• Collection entries
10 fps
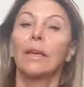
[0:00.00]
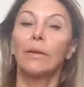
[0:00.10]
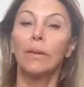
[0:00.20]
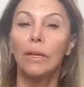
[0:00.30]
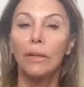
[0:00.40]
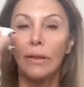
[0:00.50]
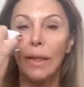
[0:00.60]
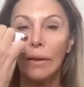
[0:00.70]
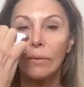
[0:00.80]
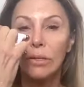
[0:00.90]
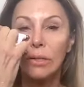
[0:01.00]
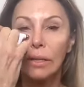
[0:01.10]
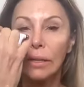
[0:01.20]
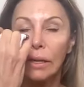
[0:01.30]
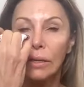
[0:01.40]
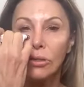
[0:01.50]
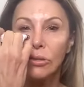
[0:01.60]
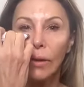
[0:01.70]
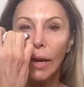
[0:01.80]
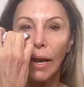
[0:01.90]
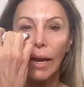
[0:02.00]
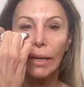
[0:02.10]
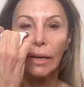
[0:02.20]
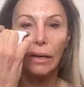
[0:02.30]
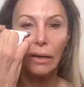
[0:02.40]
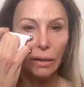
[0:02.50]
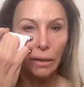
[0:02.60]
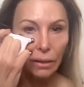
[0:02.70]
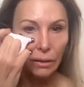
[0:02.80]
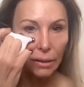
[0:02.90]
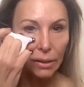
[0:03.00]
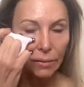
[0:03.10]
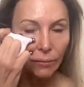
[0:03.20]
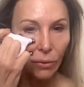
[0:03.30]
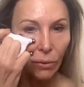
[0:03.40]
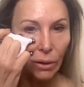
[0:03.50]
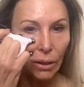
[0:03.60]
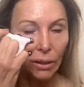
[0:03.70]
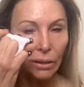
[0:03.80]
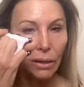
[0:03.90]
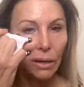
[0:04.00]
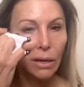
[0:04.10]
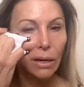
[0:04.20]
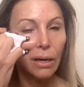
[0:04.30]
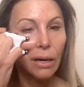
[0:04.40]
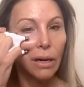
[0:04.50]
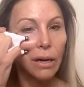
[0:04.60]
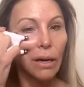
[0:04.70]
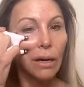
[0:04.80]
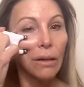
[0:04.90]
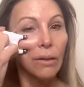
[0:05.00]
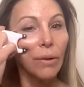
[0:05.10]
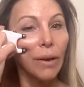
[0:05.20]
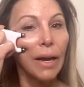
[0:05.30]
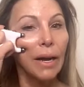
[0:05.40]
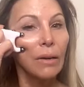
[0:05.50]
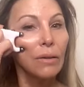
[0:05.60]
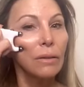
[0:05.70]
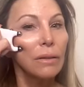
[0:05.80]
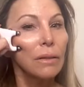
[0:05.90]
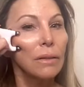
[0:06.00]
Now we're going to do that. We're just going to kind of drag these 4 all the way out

• Task to carry out
Could each line of the data be written out exactly, with no pictures included?

• Completed task
10 fps
[0:00.00]
[0:00.10]
[0:00.20]
[0:00.30]
[0:00.40]
[0:00.50]
[0:00.60]
[0:00.70]
[0:00.80]
[0:00.90]
[0:01.00]
[0:01.10]
[0:01.20]
[0:01.30]
[0:01.40]
[0:01.50]
[0:01.60]
[0:01.70]
[0:01.80]
[0:01.90]
[0:02.00]
[0:02.10]
[0:02.20]
[0:02.30]
[0:02.40]
[0:02.50]
[0:02.60]
[0:02.70]
[0:02.80]
[0:02.90]
[0:03.00]
[0:03.10]
[0:03.20]
[0:03.30]
[0:03.40]
[0:03.50]
[0:03.60]
[0:03.70]
[0:03.80]
[0:03.90]
[0:04.00]
[0:04.10]
[0:04.20]
[0:04.30]
[0:04.40]
[0:04.50]
[0:04.60]
[0:04.70]
[0:04.80]
[0:04.90]
[0:05.00]
[0:05.10]
[0:05.20]
[0:05.30]
[0:05.40]
[0:05.50]
[0:05.60]
[0:05.70]
[0:05.80]
[0:05.90]
[0:06.00]
Now we're going to do that. We're just going to kind of drag these 4 all the way out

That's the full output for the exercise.